§ **What to do**
No pictures belong in the result; set down exactly the lines from the one containing "[0:00.00-0:00.98]" through the final line of the listing, and nothing more.

§ **Materials provided**
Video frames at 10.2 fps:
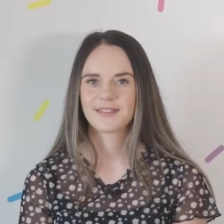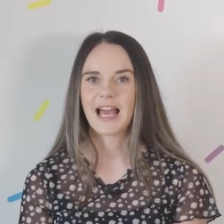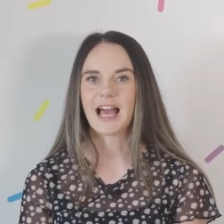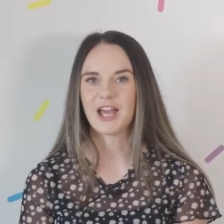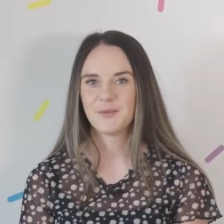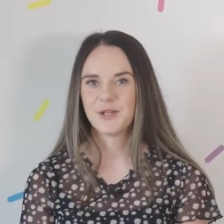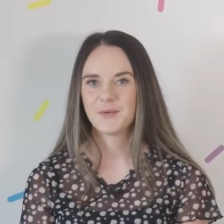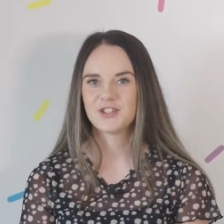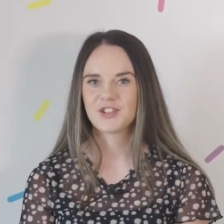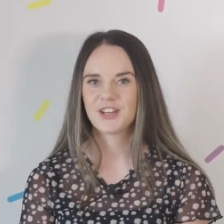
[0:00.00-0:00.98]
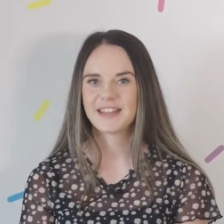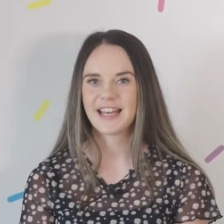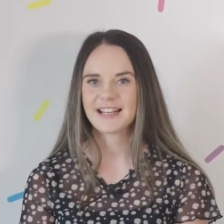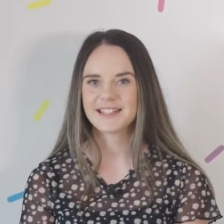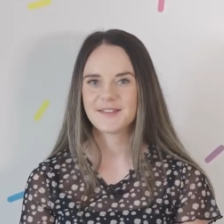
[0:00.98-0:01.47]
I hope you enjoyed the
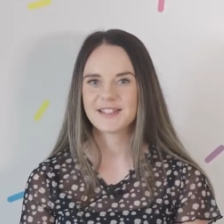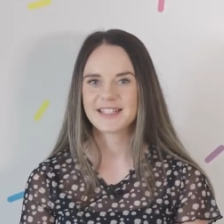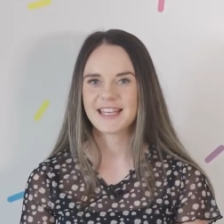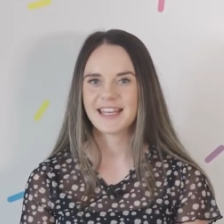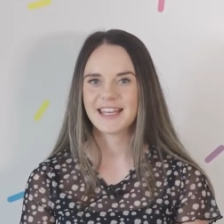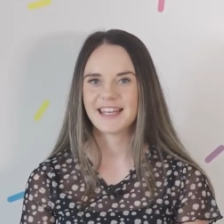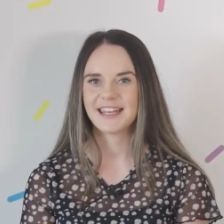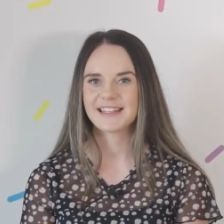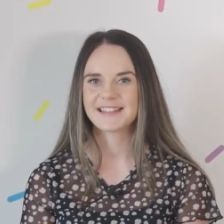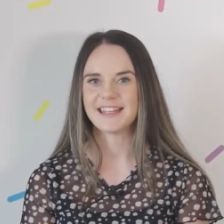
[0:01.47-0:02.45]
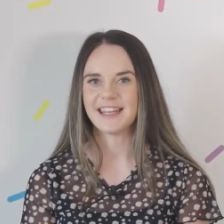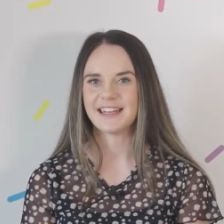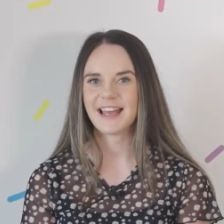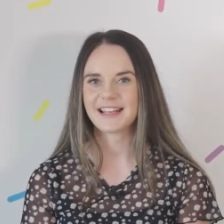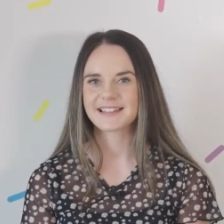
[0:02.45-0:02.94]
activity. See you
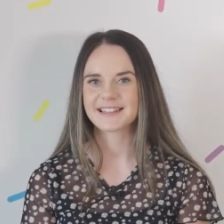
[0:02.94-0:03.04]
next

§ **Final answer**
[0:00.00-0:00.98]
[0:00.98-0:01.47]
I hope you enjoyed the
[0:01.47-0:02.45]
[0:02.45-0:02.94]
activity. See you
[0:02.94-0:03.04]
next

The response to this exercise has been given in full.